The painting at Bobby Nashville is the very first Sower that I ever made. It is in direct reference to The Sower paintings and drawings by Millet and van Gogh, but reformatted to fit more of my own experience. I don’t think I anticipated that this would be such a seminal painting, but I have made so many sower paintings since then and I know I have more in me to come. So that figure feels really special to me as the first.
I’ve also been through a lot with that painting. That painting made it through the 2020 tornado and was pulled out of a flooded and totally wrecked studio building. It was then in a solo show that was closed down in March of 2020 because of COVID. During Covid, I read Octavia Butler’s “Parable of the Sower” and her incredible character, Lauren Olamina became embedded in my mind with this piece. The piece for me is about pushing onwards, in spite of it all.
What’s your favorite place you've traveled to, and how has it inspired you or your work?
So much recent work actually takes inspiration from my own backyard, but I think that in terms of inspiration I’ve gained from travel, it has to be solo trips to New York, where art-viewing is on the top of my agenda. I lived in New York for about 7 years before I moved here and I miss going to see so much work in the museums and galleries. So when I get to go, I write up extensive agendas to see as much as possible, and that can feed me for a while.
What’s your go-to Nashville restaurant spot?
I love Lyra… delicious fresh food, good cocktails, small seasonal menu.
If you could have dinner with any three people, dead or alive, who would they be and why?
Let’s say… James Baldwin, Ross Gay, and Helen Molesworth maybe? James Baldwin, for obvious reasons. Everything that came out of his mouth was brilliance, Ross Gay because he’s one of my current favorite writers and also a true lover of gardening. I am a huge fan of everything that he writes and just who he is and how he lives in the world. And I think I’d add Helen Molesworth who I think is a great conversationalist and thinker. I have really enjoyed her hosting the David Zwirner Conversations podcast. She is caring and thoughtful about so many aspects of contemporary culture, and I can imagine she’d have incredible questions for the other two.
Are there any local artists, musicians, or creators in Nashville whose work you particularly admire?

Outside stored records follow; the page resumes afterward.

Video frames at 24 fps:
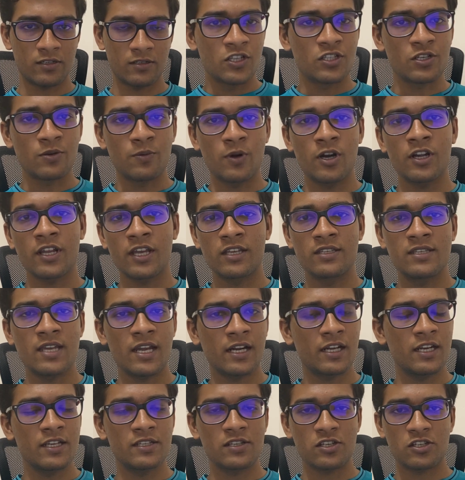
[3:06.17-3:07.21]
So what
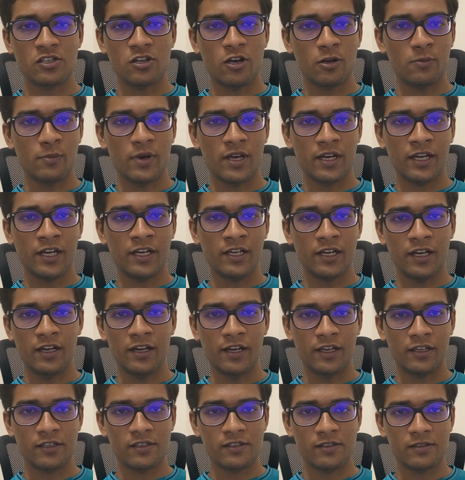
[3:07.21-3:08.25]
exactly is a stock market
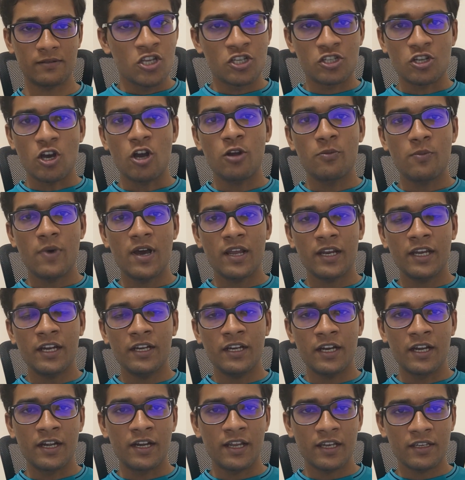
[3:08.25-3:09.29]
index? Stock market
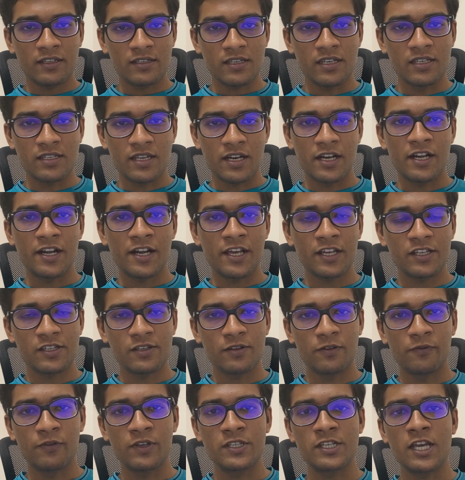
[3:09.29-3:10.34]
index is an index
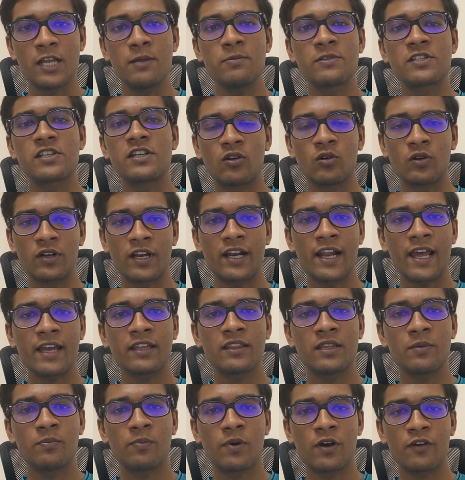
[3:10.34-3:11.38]
which helps to track
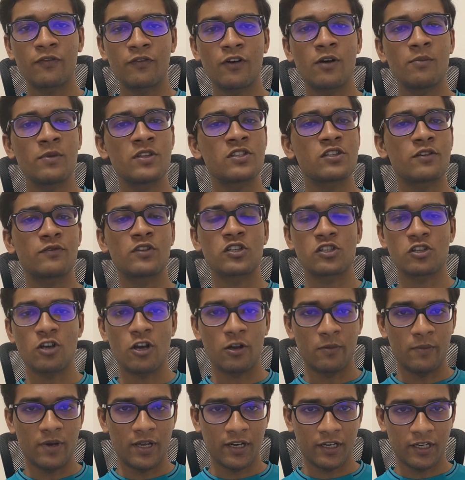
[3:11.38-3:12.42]
the performance of the stock
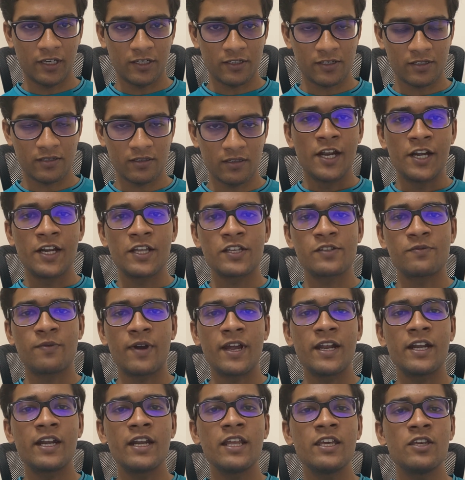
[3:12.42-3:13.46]
markets. It is
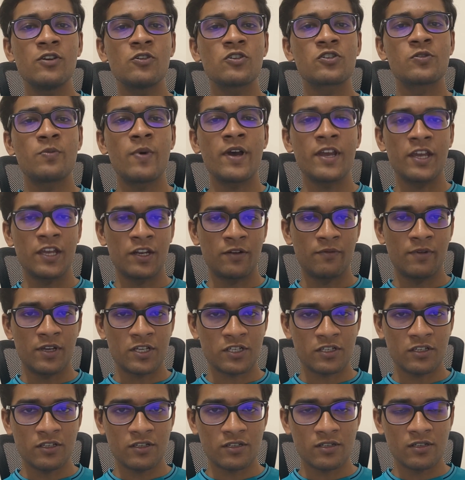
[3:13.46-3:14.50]
widely used by
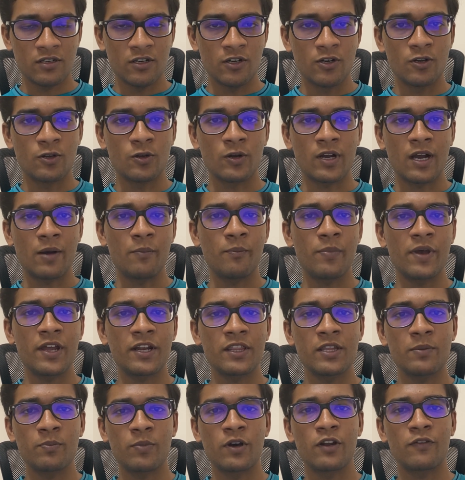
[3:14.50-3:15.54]
investors to compare
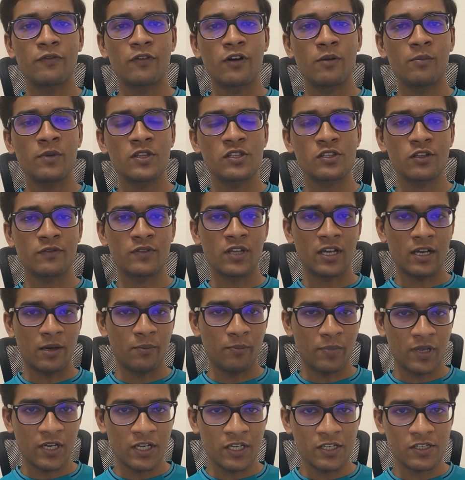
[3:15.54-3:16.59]
the performance of the
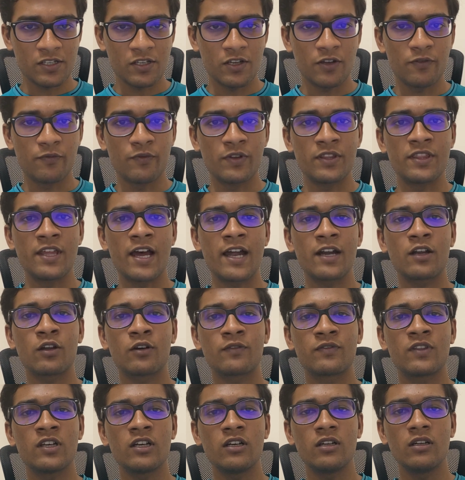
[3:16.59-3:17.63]
companies with that of
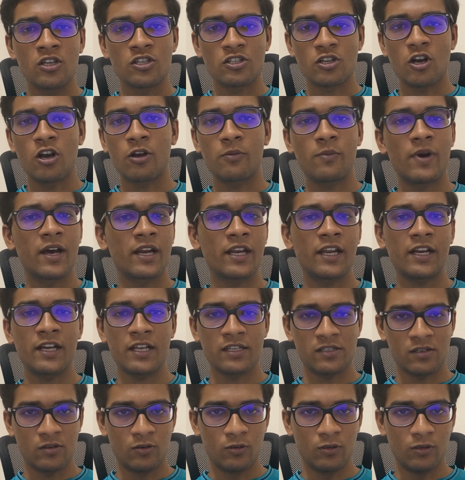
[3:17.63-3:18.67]
the stock market as
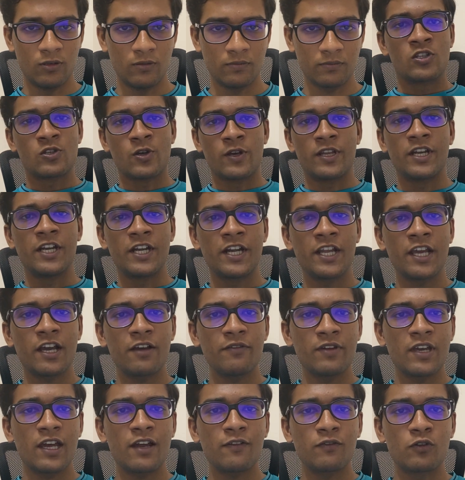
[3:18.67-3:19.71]
a whole. So in India,
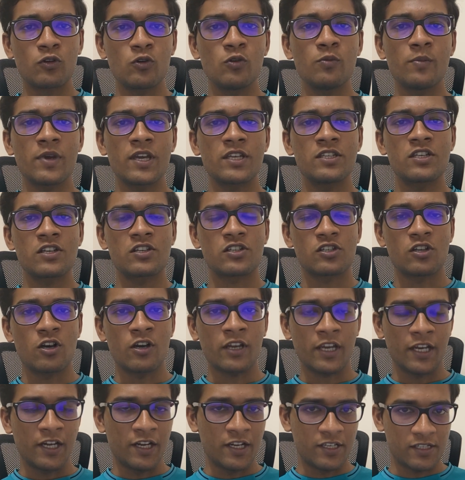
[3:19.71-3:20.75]
we have 2 major stock
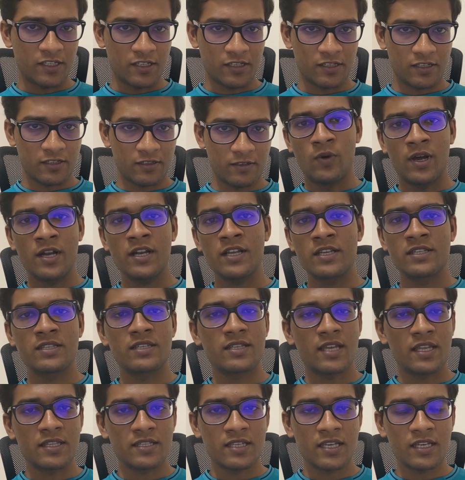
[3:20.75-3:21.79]
indices. One is
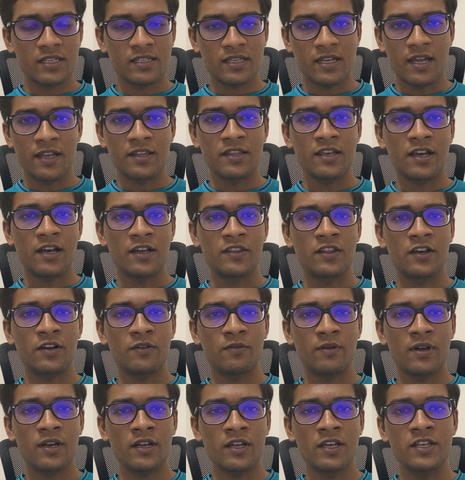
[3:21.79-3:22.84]
Sensex and the other
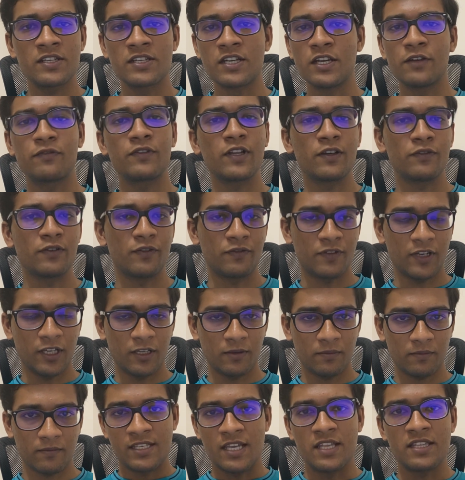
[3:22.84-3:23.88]
one is Nifty 50.
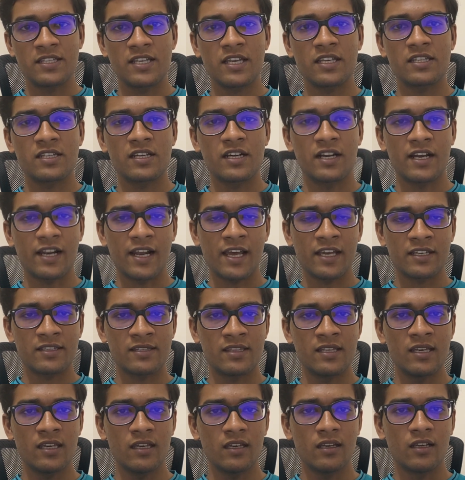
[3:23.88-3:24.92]
Sensex tracks
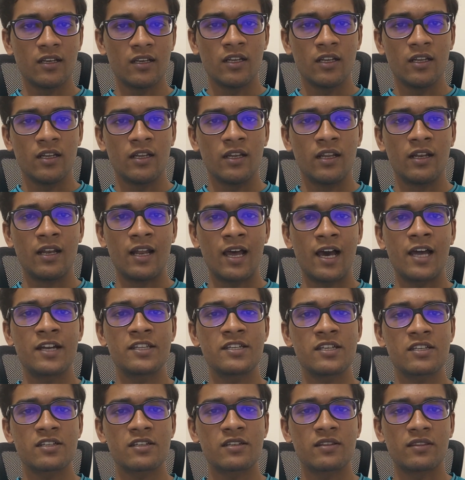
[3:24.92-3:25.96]
the
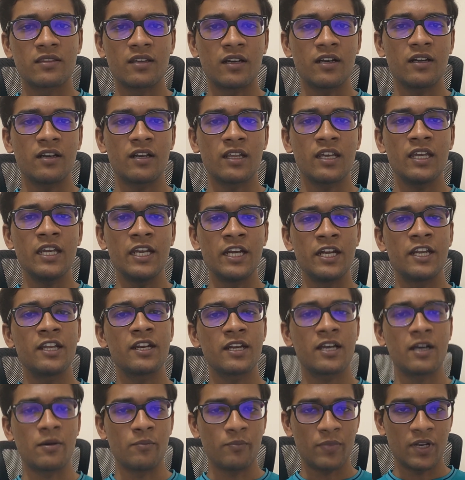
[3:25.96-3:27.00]
largest 30 Indian
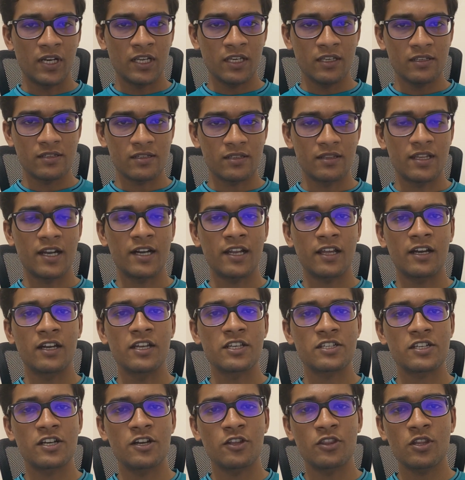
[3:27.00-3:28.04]
companies that are
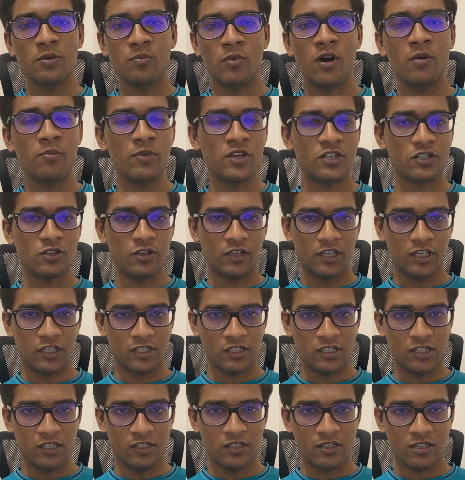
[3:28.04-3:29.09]
listed on the Bombay Stock
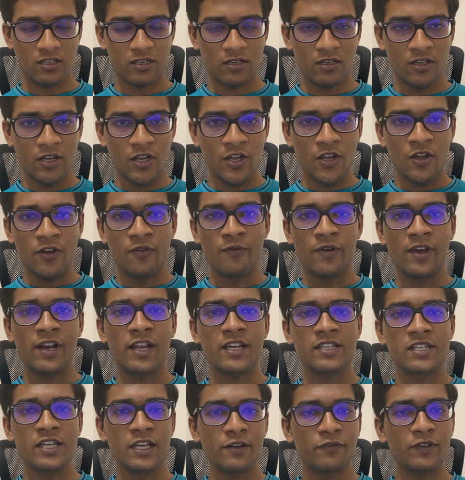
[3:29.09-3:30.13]
Exchange,
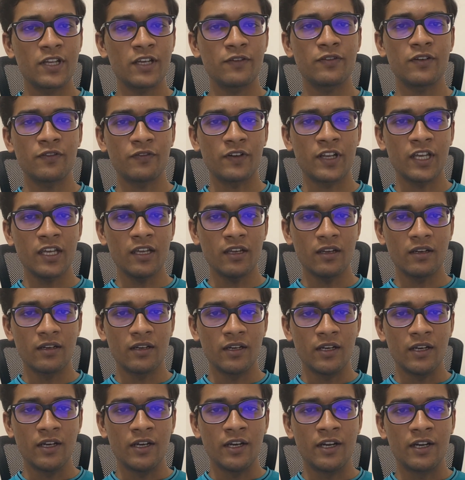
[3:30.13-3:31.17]
whereas Nifty 50
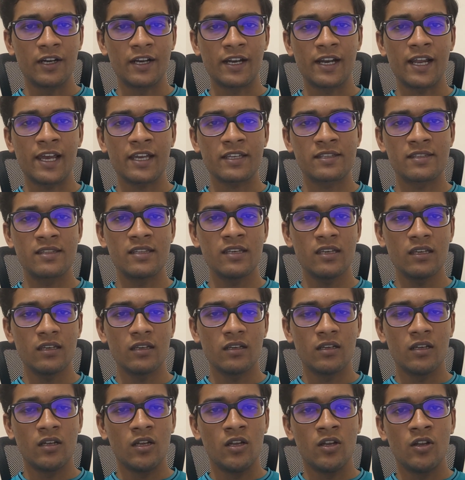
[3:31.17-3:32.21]
tracks the
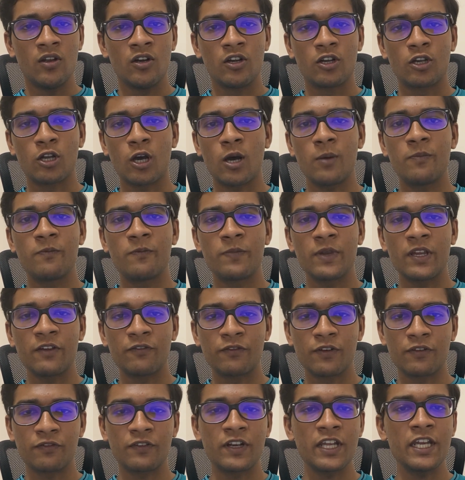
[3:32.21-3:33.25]
top
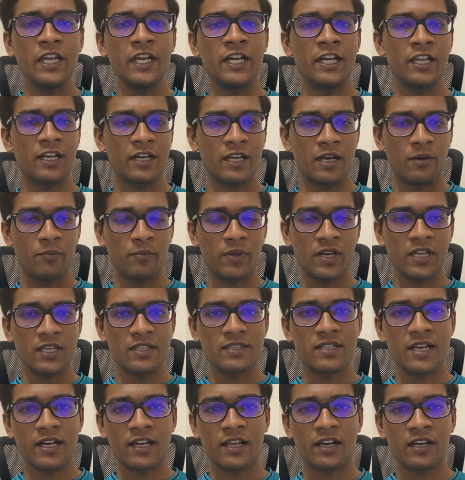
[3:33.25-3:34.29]
50 Indian companies
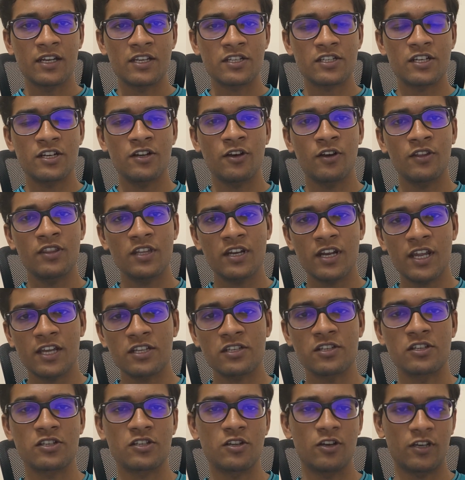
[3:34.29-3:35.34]
that are listed on the National
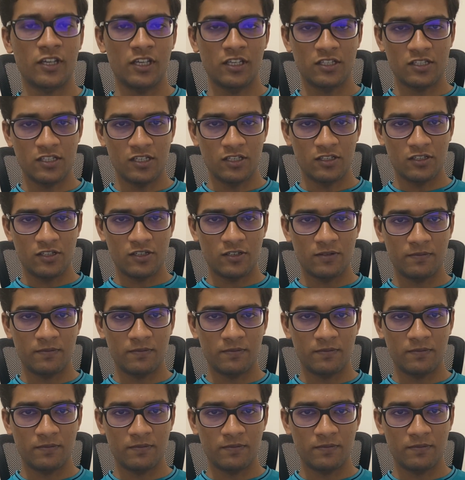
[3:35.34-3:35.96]
Stock Exchange.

So many! There are some great artists living and working in Nashville and I’m lucky to live in a place with so many ambitious and creative people. I’m going to pivot a tiny bit and mention some of the creative people in the plant world that I think are all worth paying more attention to. I’m a huge fan of the new Wonder Gift & Garden shop in Kingston Springs. Go there to find carefully selected and grown native plants that you know will contribute greatly to our local ecosystems. I love everything that Garden Buddy gets their hands on and works on- from helping people with their own yards to facilitating fruit tree pruning workshops. And everyone should check out author Jo Brichetto- both on bookshelves with the new “This is How a Robin Drinks” and also her Instagram is extremely informative!
What’s the best advice you’ve ever received?

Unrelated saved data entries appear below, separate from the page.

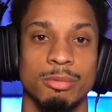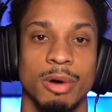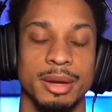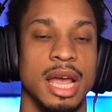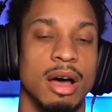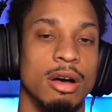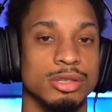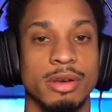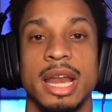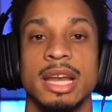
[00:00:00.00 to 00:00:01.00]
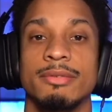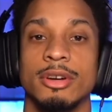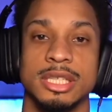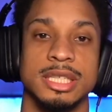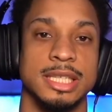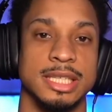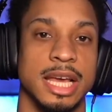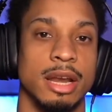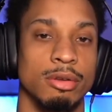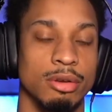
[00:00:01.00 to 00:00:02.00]
want. Also added in version
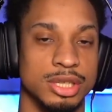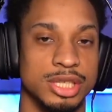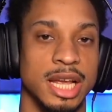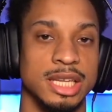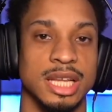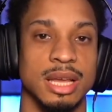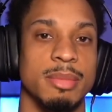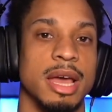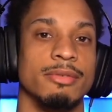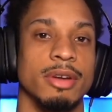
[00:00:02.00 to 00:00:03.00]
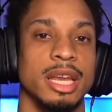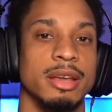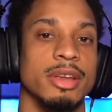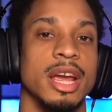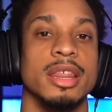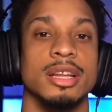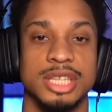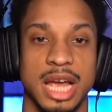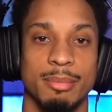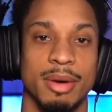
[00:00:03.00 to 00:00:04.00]
6.0, you can change the command for any of your other
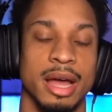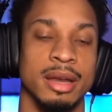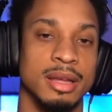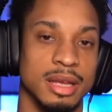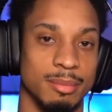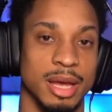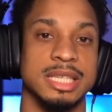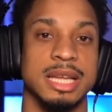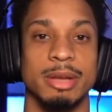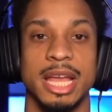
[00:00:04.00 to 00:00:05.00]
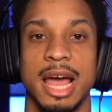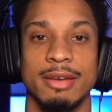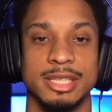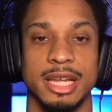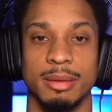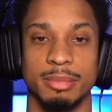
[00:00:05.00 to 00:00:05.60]
chatbot commands that we have set up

I worked for a wonderful artist in New York. He told me essentially that there are so many ways that people try to become an artist. Some people try to network their way there, but he said, there will always be someone funnier or who can party longer. Others try to be the best at their craft, but there will always be those phenoms whose skill set outpaces your own. He said, the only thing that you can do better than anyone else is to be yourself; the most vulnerable, honest, idiosyncratic version of yourself. It’s the only thing no one else can do better than you.
What's on the horizon for you? What can we look forward to next?
I have a solo show in January 2026 with Red Arrow. While I have been loving working with the ladies at Red Arrow for some time, this will be my first solo show at their gallery, and so I’m very excited!